Moussa Faki Mahamat au siège de l’AIGE : “L’AIGE a le soutien de la Commission de l’Union africaine pour réussir le processus électoral…”
Reçu par le Président de l’AIGE, Moussa Faki Mahamat (Président de la Commission de l’Union africaine) a fait savoir qu’il est venu au siège pour voir de visu ce que cet organe en charge de la gestion des élections est en train de faire.

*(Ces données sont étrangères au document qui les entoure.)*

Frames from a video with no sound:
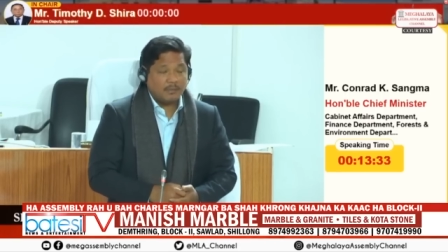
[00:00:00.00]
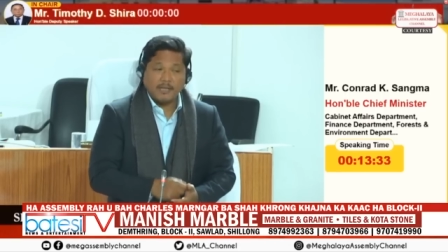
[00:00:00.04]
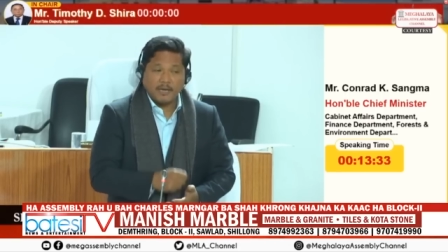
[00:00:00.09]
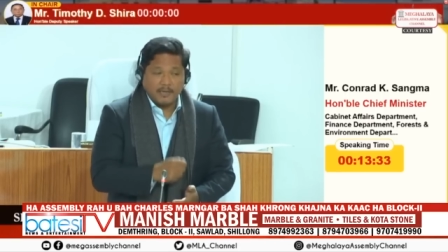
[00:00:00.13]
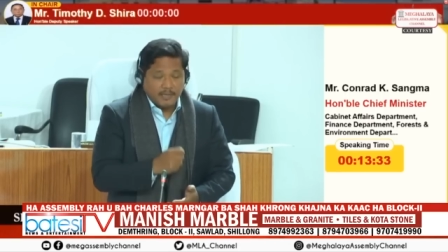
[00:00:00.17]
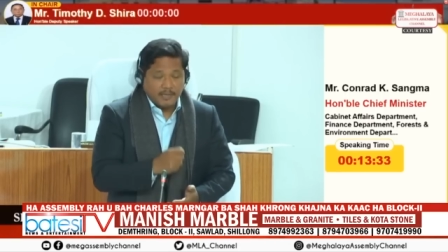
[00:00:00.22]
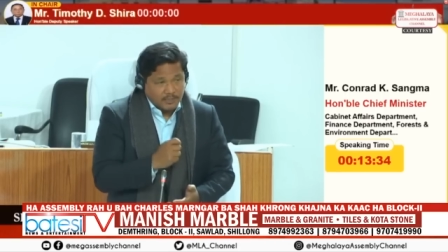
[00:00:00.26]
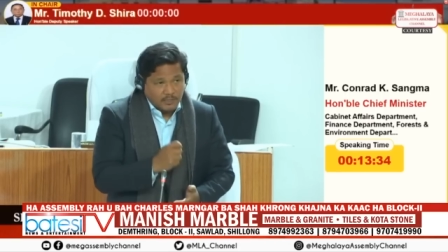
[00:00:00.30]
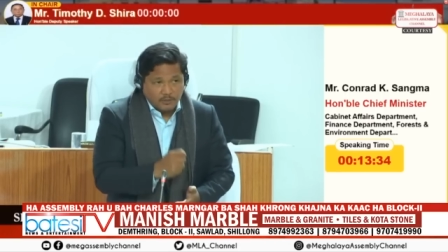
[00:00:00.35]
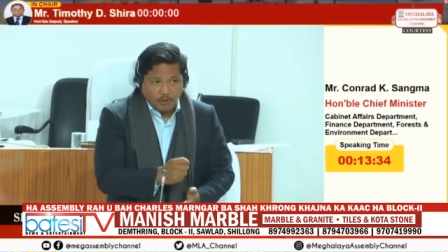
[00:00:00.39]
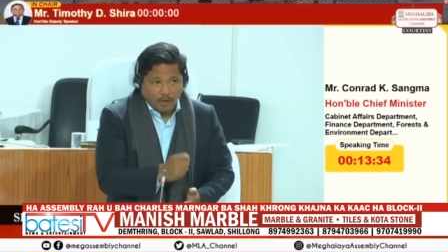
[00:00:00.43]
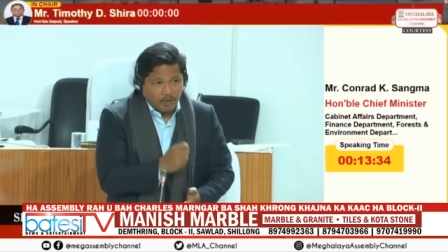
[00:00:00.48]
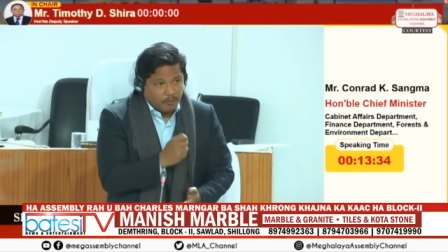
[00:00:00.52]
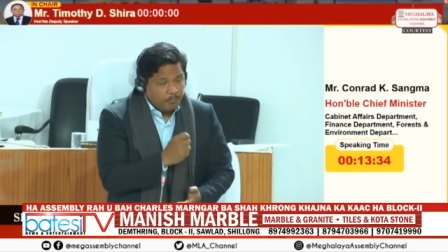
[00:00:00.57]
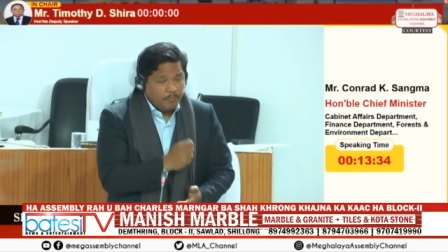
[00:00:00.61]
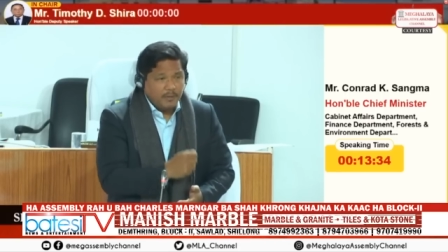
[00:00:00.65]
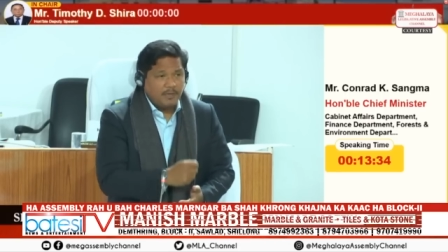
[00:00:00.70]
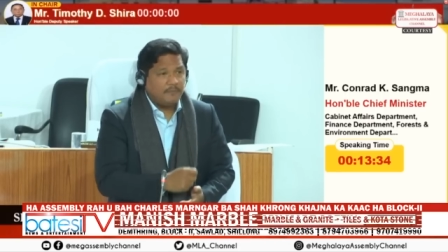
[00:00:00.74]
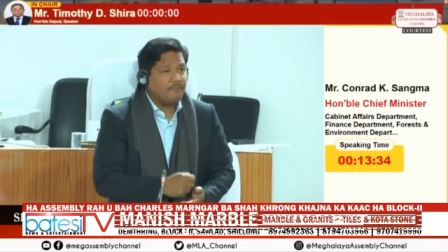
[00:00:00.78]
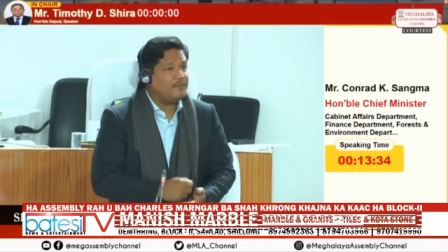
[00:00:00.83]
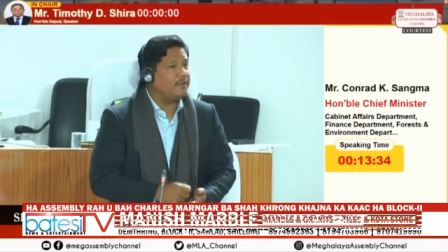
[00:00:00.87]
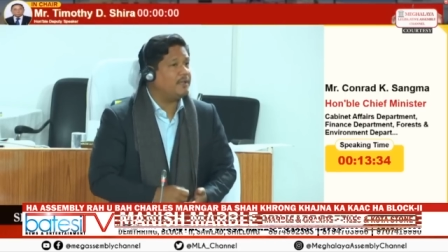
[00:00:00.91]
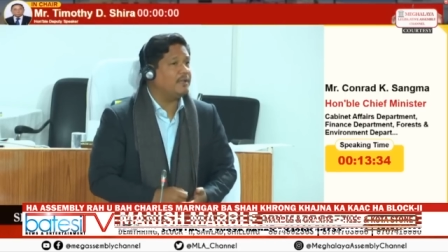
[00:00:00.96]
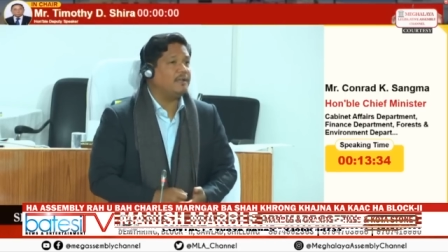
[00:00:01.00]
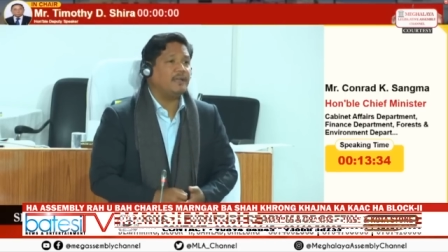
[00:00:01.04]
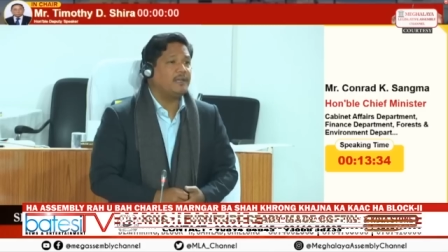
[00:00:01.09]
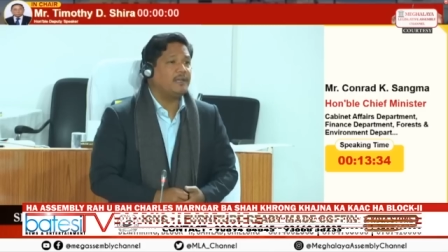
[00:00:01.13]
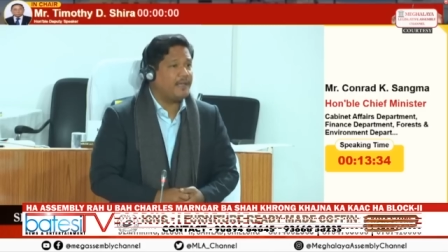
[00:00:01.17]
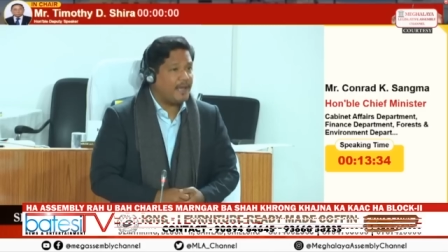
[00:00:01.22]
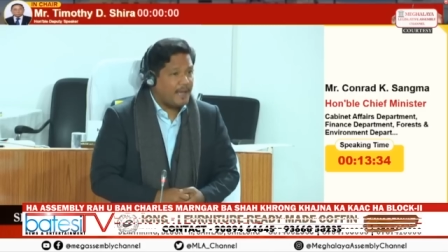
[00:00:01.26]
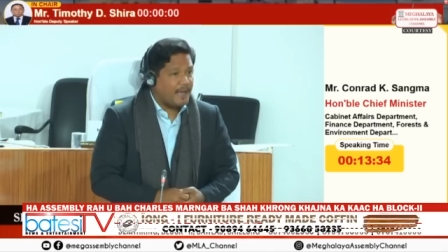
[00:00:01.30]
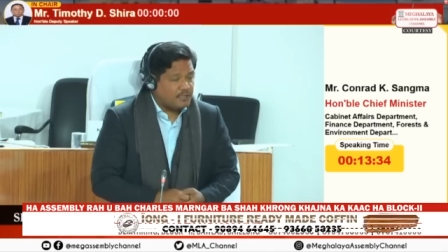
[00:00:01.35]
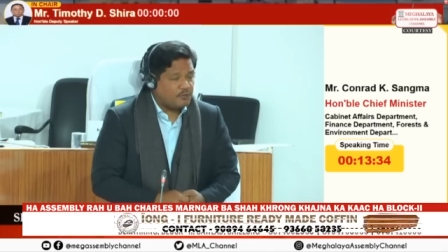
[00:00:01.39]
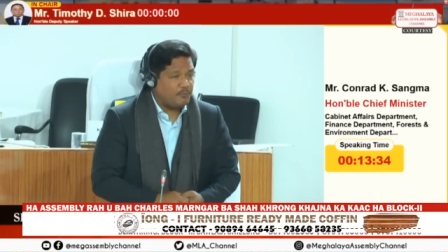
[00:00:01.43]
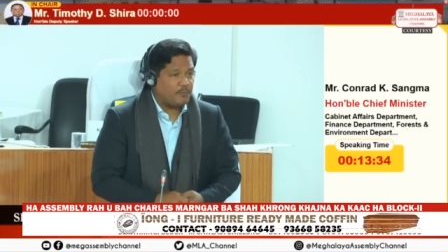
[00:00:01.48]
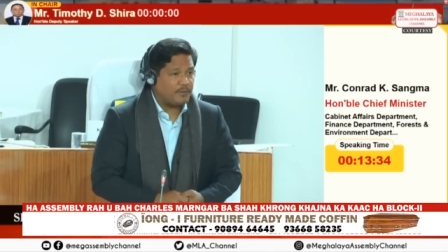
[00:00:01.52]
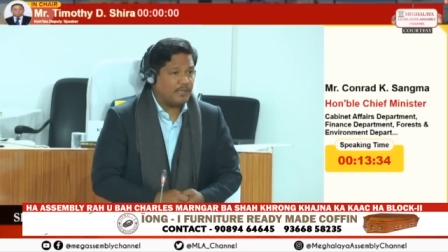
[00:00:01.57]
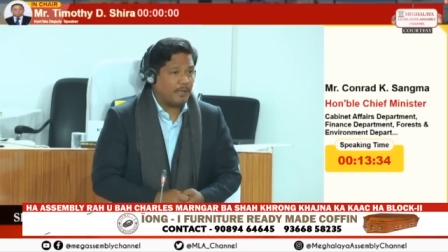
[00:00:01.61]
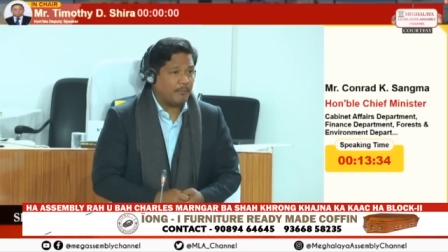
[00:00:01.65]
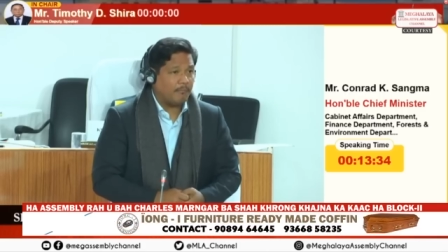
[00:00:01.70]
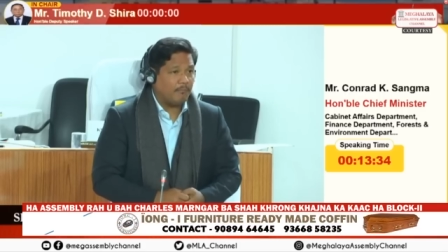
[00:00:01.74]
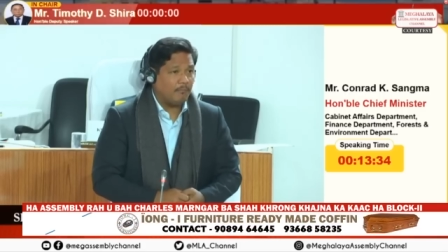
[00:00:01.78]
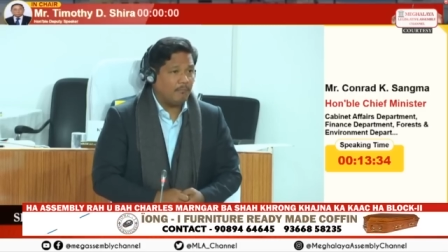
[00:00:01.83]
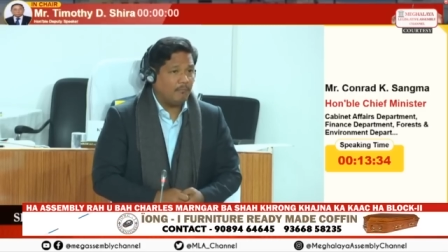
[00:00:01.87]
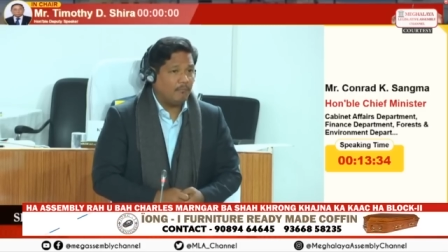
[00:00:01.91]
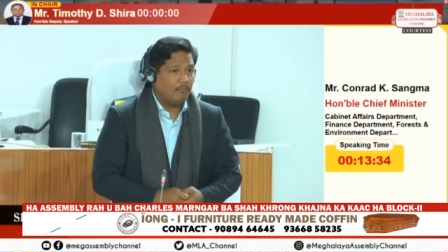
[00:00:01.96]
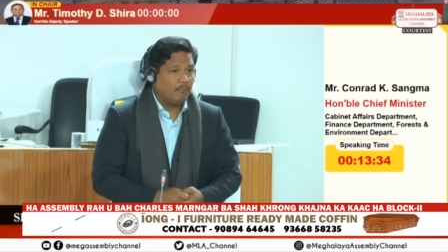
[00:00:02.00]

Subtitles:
that does not mean we didn't engage with them.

Moussa Faki Mahamat a signalé que le Mali a une grande expérience en matière d’organisation des élections. Ce qui fait qu’il a été cité pendant des décennies parmi les pionniers de la bonne organisation des élections. Il a félicité Me Moustaphe Cissé et les membres du collège de l’AIGE pour le choix porté sur eux pour cette opération d’élection qui, à ses dires, est très difficile. “Etre l’arbitre entre acteurs politiques n’a jamais été chose facile, n’est pas chose aisée. C’est une tâche extrêmement difficile mais pas impossible. Donc, le sens de ma visite à l’AIGE est d’apporter l’encouragement, le soutien, la disponibilité de l’Union africaine à cet organe et de travailler avec lui et le Mali afin de mener à son terme le processus électoral au Mali qui fait face à différents défis comme les défis sécuritaires. Mais, l’engagement, l’indépendance, le professionnalisme, l’équité sont des critères qui peuvent permettre à ce que le travail de l’AIGE soit reconnu. Monsieur le Président de l’AIGE, il faut rassurer les acteurs politiques et les partenaires et travailler avec eux pour réussir le processus électoral qui est la voie royale pour le retour du Mali dans sa grande famille internationale même si les autres problèmes demandent beaucoup plus de temps pour être progressivement résolus. La situation difficile ne doit pas perdurer. Monsieur le Président de l’AIGE, vous avez le soutien de la Commission de l’Union africaine. Nous travaillons déjà sur l’accompagnement et le soutien à la Transition du Mali. Le soutien à l’AIGE fait partie de ce soutien qui doit être apporté pour que le processus se déroule normalement. Je sais que le temps court, il faut accélérer la cadence. Cela demande des moyens. J’insisterai sur la nécessité d’une solidarité plus agissante des organisations régionales du continent africain vis-à-vis du Mali pour lui permettre de revenir à l’ordre constitutionnel normal”, a-t-il déclaré.